■ **Raw data**
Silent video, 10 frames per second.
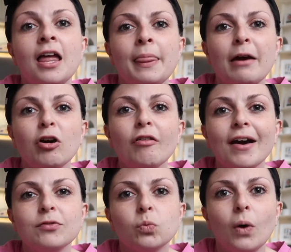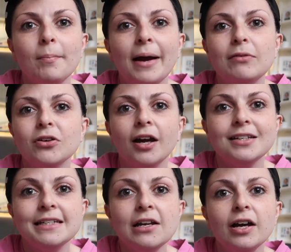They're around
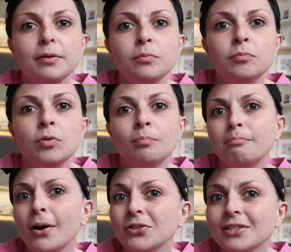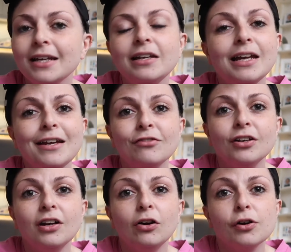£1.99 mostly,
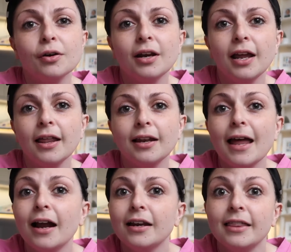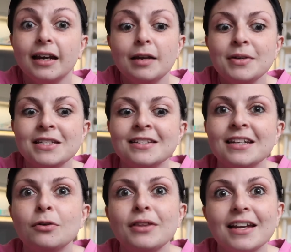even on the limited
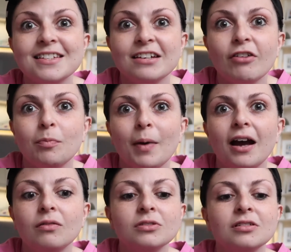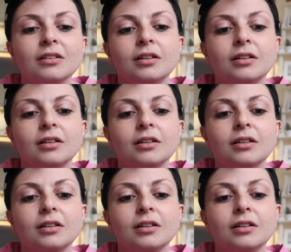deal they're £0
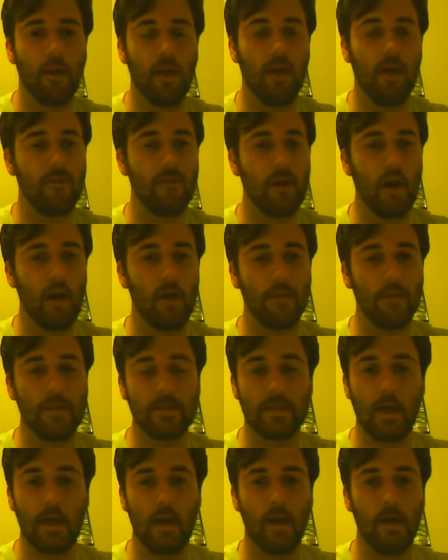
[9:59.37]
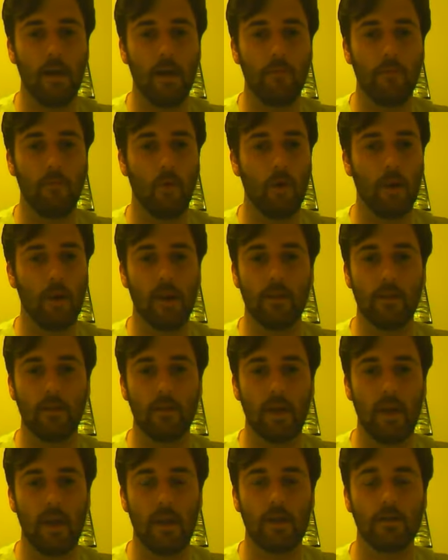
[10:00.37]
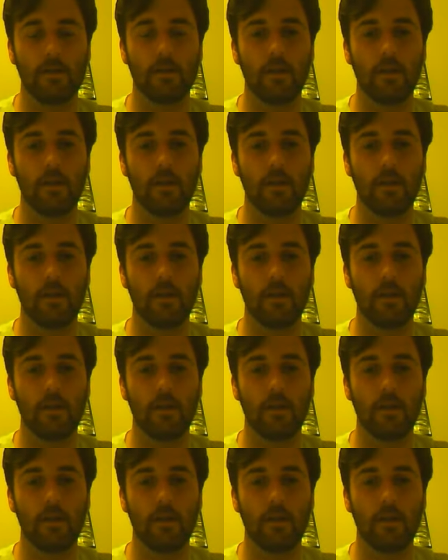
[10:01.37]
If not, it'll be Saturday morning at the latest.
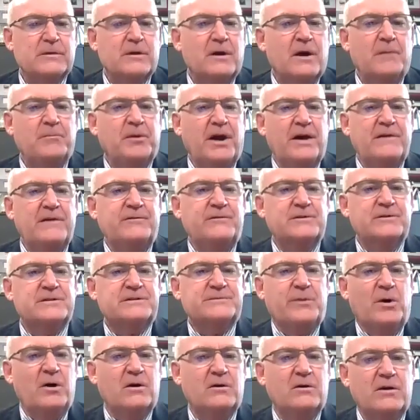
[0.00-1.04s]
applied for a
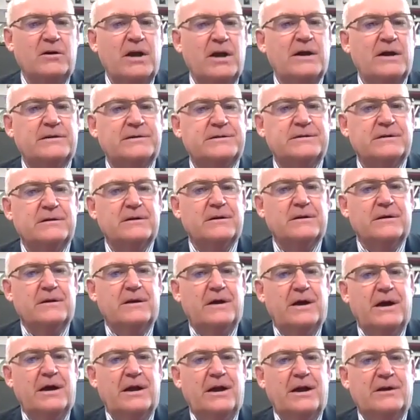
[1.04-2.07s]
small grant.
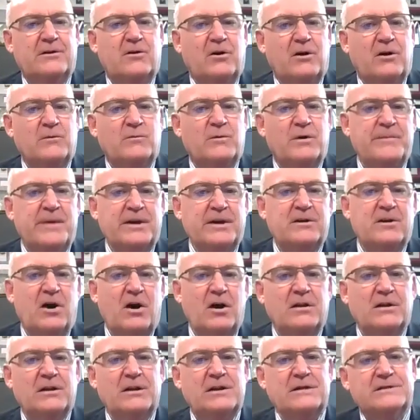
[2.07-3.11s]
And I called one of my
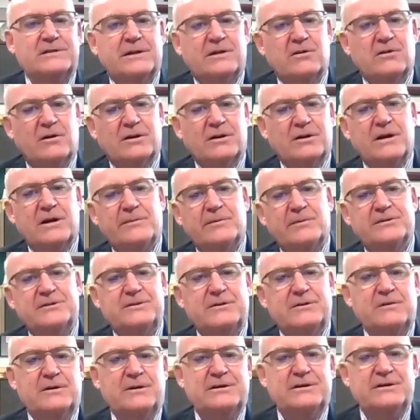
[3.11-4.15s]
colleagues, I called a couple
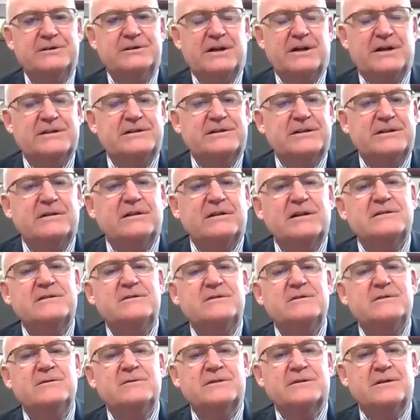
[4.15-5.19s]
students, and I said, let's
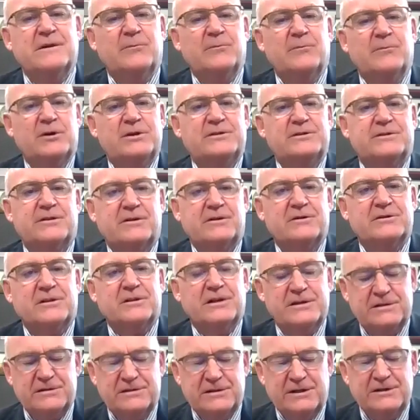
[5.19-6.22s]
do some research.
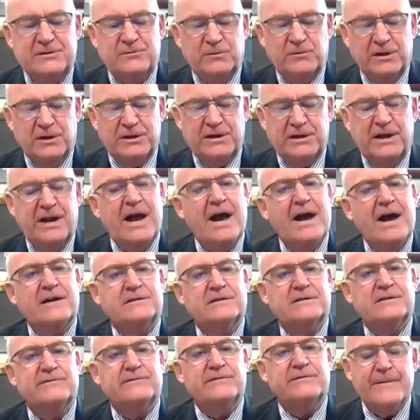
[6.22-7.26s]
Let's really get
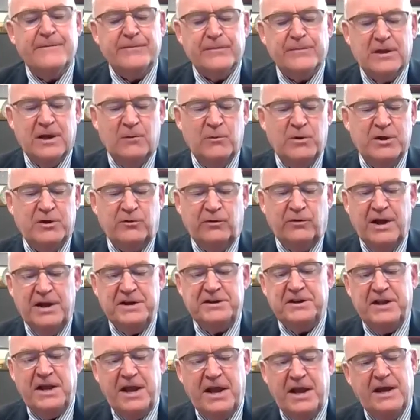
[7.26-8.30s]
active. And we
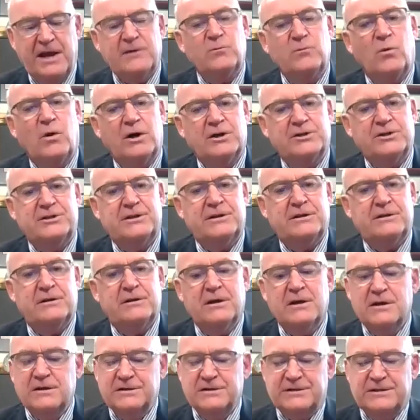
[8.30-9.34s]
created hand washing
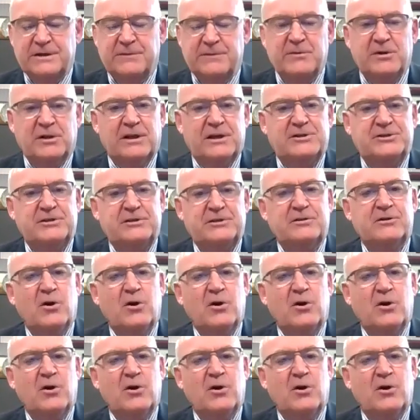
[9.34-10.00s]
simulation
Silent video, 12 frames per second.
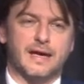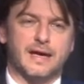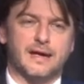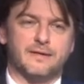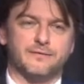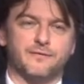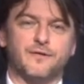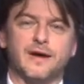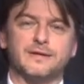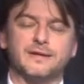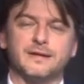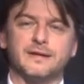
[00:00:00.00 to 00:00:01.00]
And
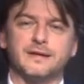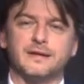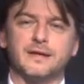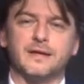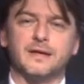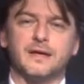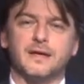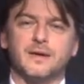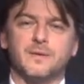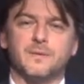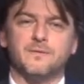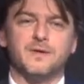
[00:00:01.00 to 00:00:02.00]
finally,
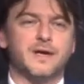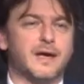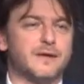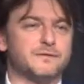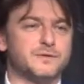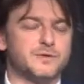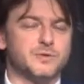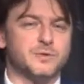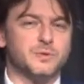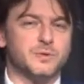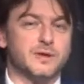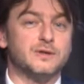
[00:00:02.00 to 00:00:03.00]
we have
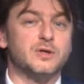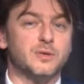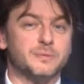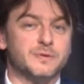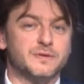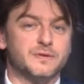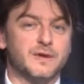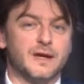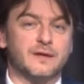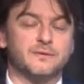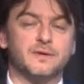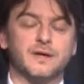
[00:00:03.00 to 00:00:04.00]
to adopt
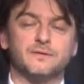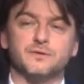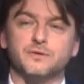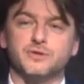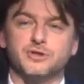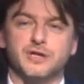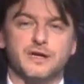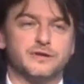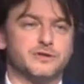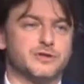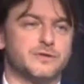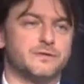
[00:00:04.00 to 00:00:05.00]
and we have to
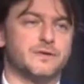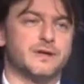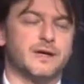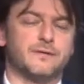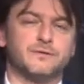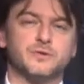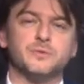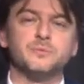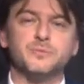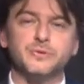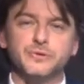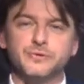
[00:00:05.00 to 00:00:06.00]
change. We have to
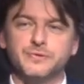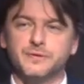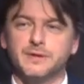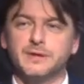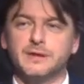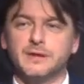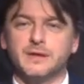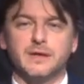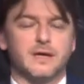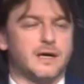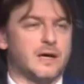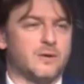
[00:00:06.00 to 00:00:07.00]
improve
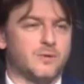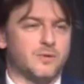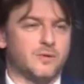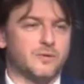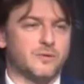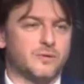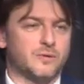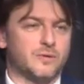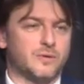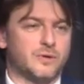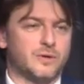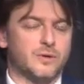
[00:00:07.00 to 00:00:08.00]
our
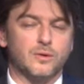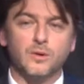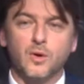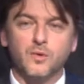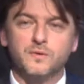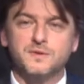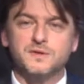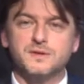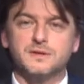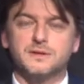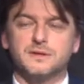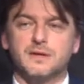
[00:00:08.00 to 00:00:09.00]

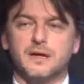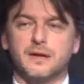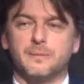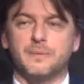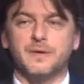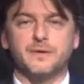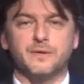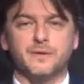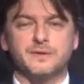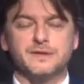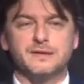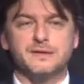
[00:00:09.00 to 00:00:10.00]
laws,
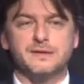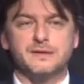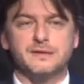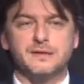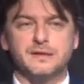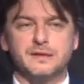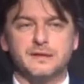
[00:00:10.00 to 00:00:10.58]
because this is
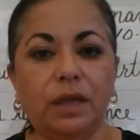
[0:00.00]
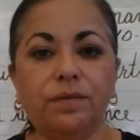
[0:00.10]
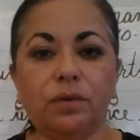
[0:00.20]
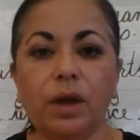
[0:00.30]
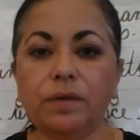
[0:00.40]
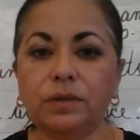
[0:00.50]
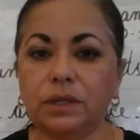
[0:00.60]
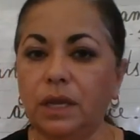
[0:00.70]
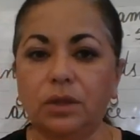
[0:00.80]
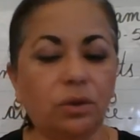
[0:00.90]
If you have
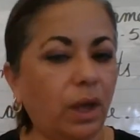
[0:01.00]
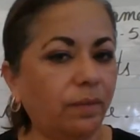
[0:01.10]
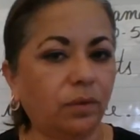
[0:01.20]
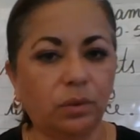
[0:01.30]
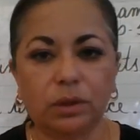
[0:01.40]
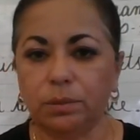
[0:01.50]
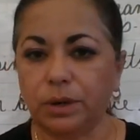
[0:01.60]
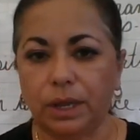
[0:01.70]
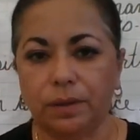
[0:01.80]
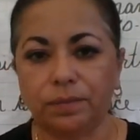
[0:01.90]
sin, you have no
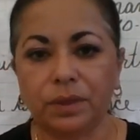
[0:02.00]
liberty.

■ **Task to carry out**
Output the lines above in full and exactly. Leave out every picture.

■ **Solution**
Silent video, 10 frames per second.
They're around
£1.99 mostly,
even on the limited
deal they're £0
[9:59.37]
[10:00.37]
[10:01.37]
If not, it'll be Saturday morning at the latest.
[0.00-1.04s]
applied for a
[1.04-2.07s]
small grant.
[2.07-3.11s]
And I called one of my
[3.11-4.15s]
colleagues, I called a couple
[4.15-5.19s]
students, and I said, let's
[5.19-6.22s]
do some research.
[6.22-7.26s]
Let's really get
[7.26-8.30s]
active. And we
[8.30-9.34s]
created hand washing
[9.34-10.00s]
simulation
Silent video, 12 frames per second.
[00:00:00.00 to 00:00:01.00]
And
[00:00:01.00 to 00:00:02.00]
finally,
[00:00:02.00 to 00:00:03.00]
we have
[00:00:03.00 to 00:00:04.00]
to adopt
[00:00:04.00 to 00:00:05.00]
and we have to
[00:00:05.00 to 00:00:06.00]
change. We have to
[00:00:06.00 to 00:00:07.00]
improve
[00:00:07.00 to 00:00:08.00]
our
[00:00:08.00 to 00:00:09.00]

[00:00:09.00 to 00:00:10.00]
laws,
[00:00:10.00 to 00:00:10.58]
because this is
[0:00.00]
[0:00.10]
[0:00.20]
[0:00.30]
[0:00.40]
[0:00.50]
[0:00.60]
[0:00.70]
[0:00.80]
[0:00.90]
If you have
[0:01.00]
[0:01.10]
[0:01.20]
[0:01.30]
[0:01.40]
[0:01.50]
[0:01.60]
[0:01.70]
[0:01.80]
[0:01.90]
sin, you have no
[0:02.00]
liberty.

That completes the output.